BOEM joins Alaska wave energy study

Illustration (Photo: flickr/Digital Aesthetica)

The Bureau of Ocean Energy Management (BOEM) will be taking part in the study that will assess the economic feasibility of the installation of wave energy converters in the waters off Yakutat in Alaska.

BOEM will be working with State of Alaska and the Alaska Hydrokinetic Energy Research Center at the University of Alaska Fairbanks to complete the research that will, in addition to economic feasibility, also analyze the potential environmental impacts of wave energy converters.

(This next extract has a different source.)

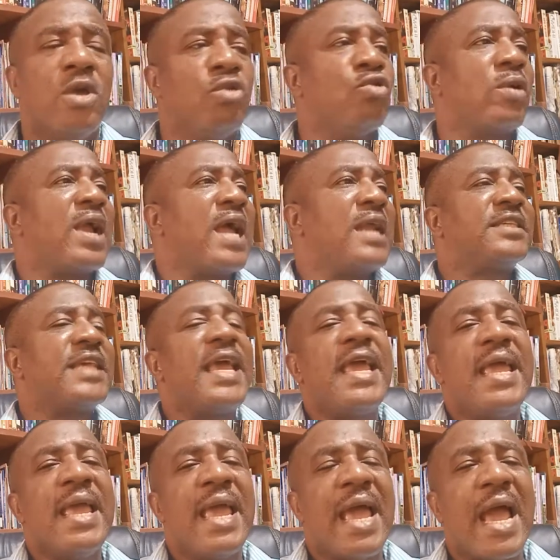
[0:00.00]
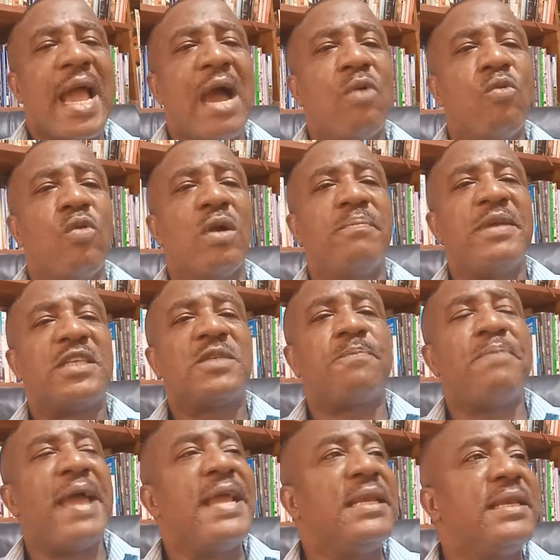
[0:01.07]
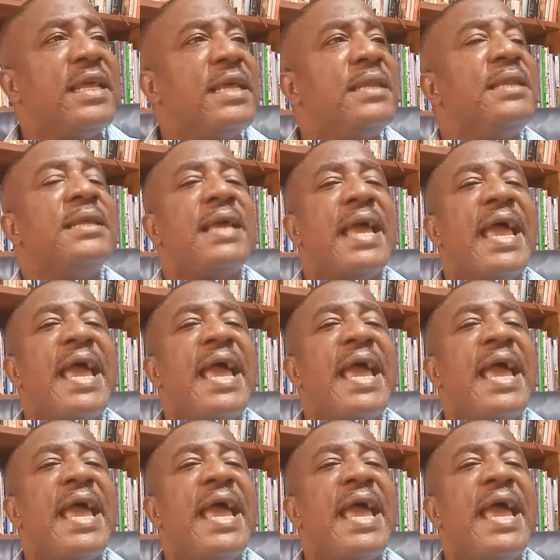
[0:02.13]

You say, I will be spending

The objectives of the project are to collect scientific and technical data sufficient for complete economic feasibility assessment, as well as to establish firm scientific understanding of seabed dynamics, ambient underwater noise, and fish and marine mammal presence and habitat requirements in the offshore project area of Yakutat.

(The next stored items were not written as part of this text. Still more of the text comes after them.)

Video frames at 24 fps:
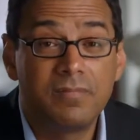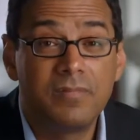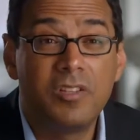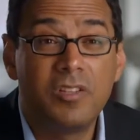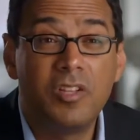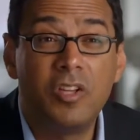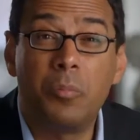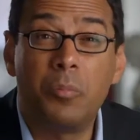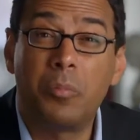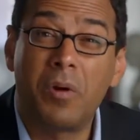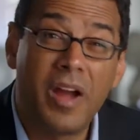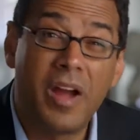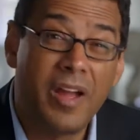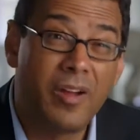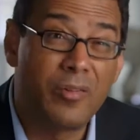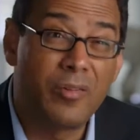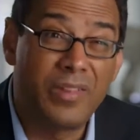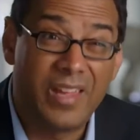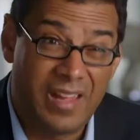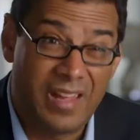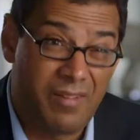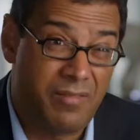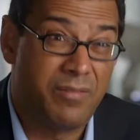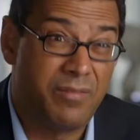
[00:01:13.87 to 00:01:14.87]
you probably
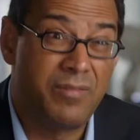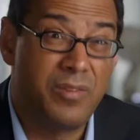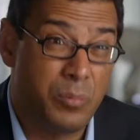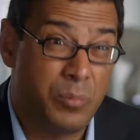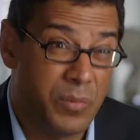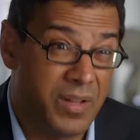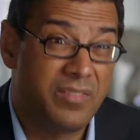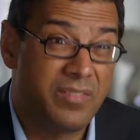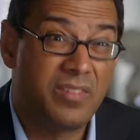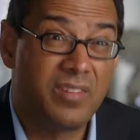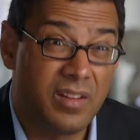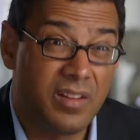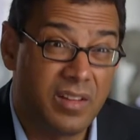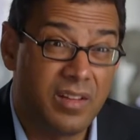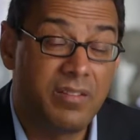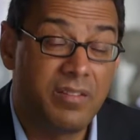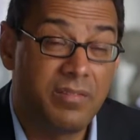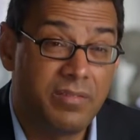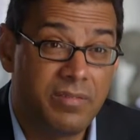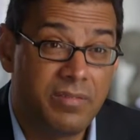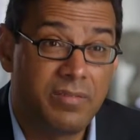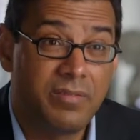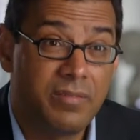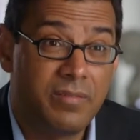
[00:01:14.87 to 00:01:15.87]
only have a few months to
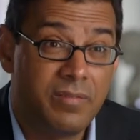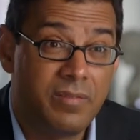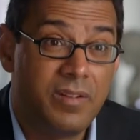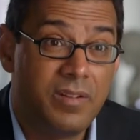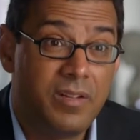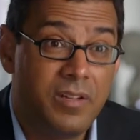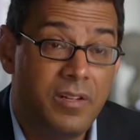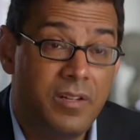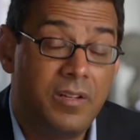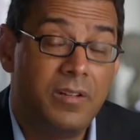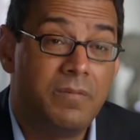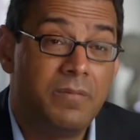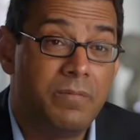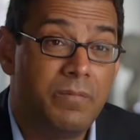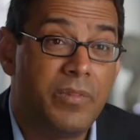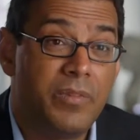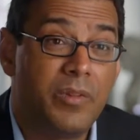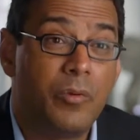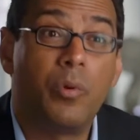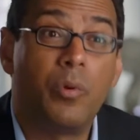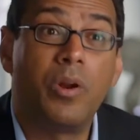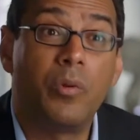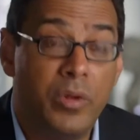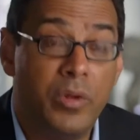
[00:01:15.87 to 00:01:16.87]
live.
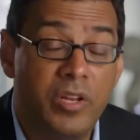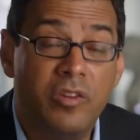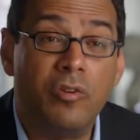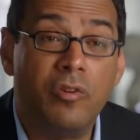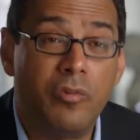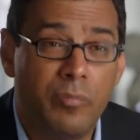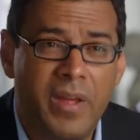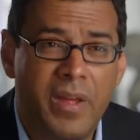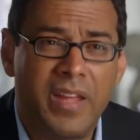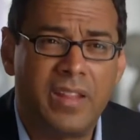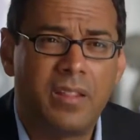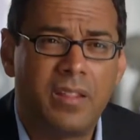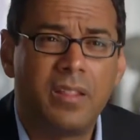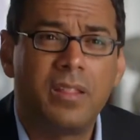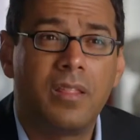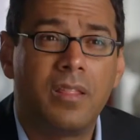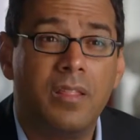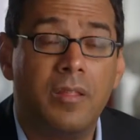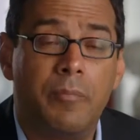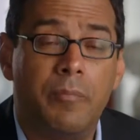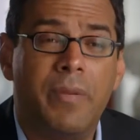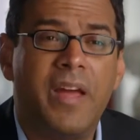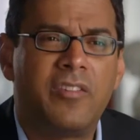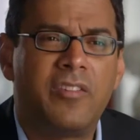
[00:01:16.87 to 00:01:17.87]
What do we do to make
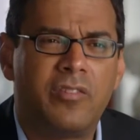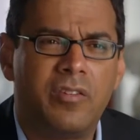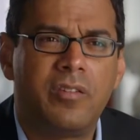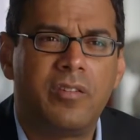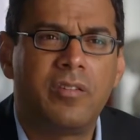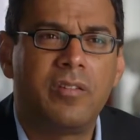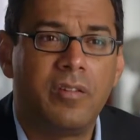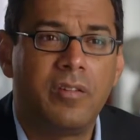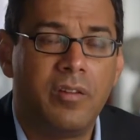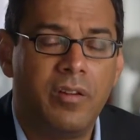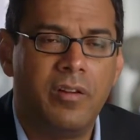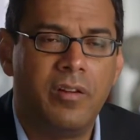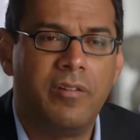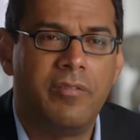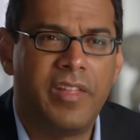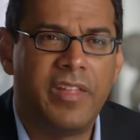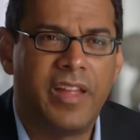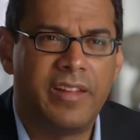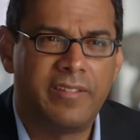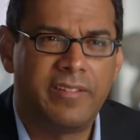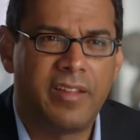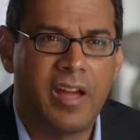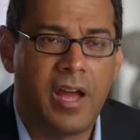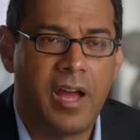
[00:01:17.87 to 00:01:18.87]
the best of
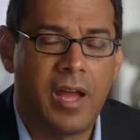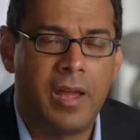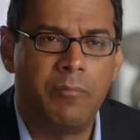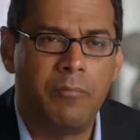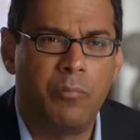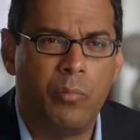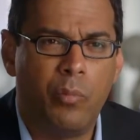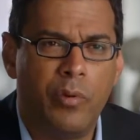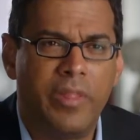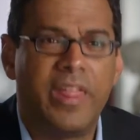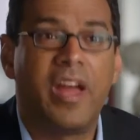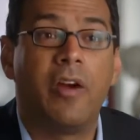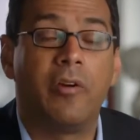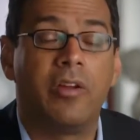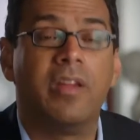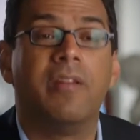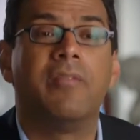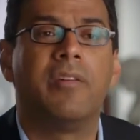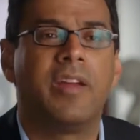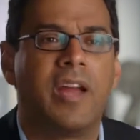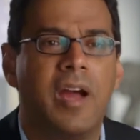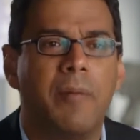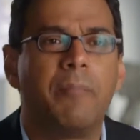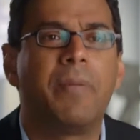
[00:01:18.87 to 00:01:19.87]
that time without
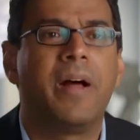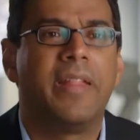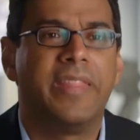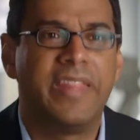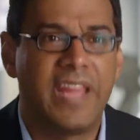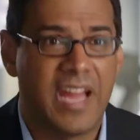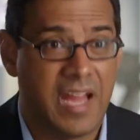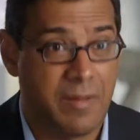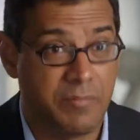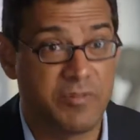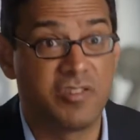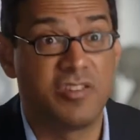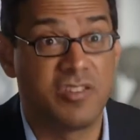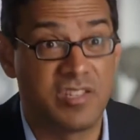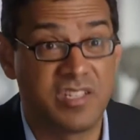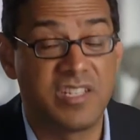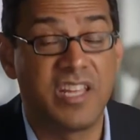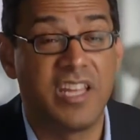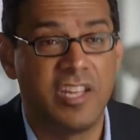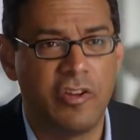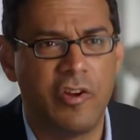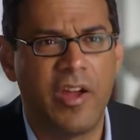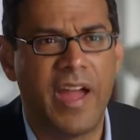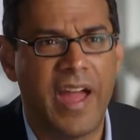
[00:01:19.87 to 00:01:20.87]
giving up on the options
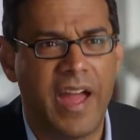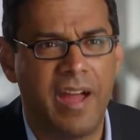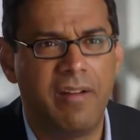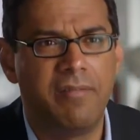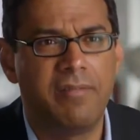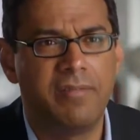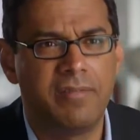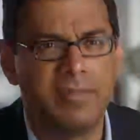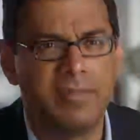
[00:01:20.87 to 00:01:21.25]
that you have?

BOEM and other regulatory authorities will use the newly acquired information to make immediate decisions about the viability and planning of commercial interests in offshore renewable energy projects in Yakutat and other promising locations, including on the Outer Continental Shelf (OCS).

Yakutat is a community along the northeast coast of the Gulf of Alaska that is currently considering utilizing renewable, wave based electricity generation in order to decrease their reliance on diesel fuel for electricity generation.

Last year, Alaska Center for Energy and Power (ACEP) published a report which found that the Yakutat area in Alaska possesses wave resource which is more than enough to satisfy its relatively modest electrical demand.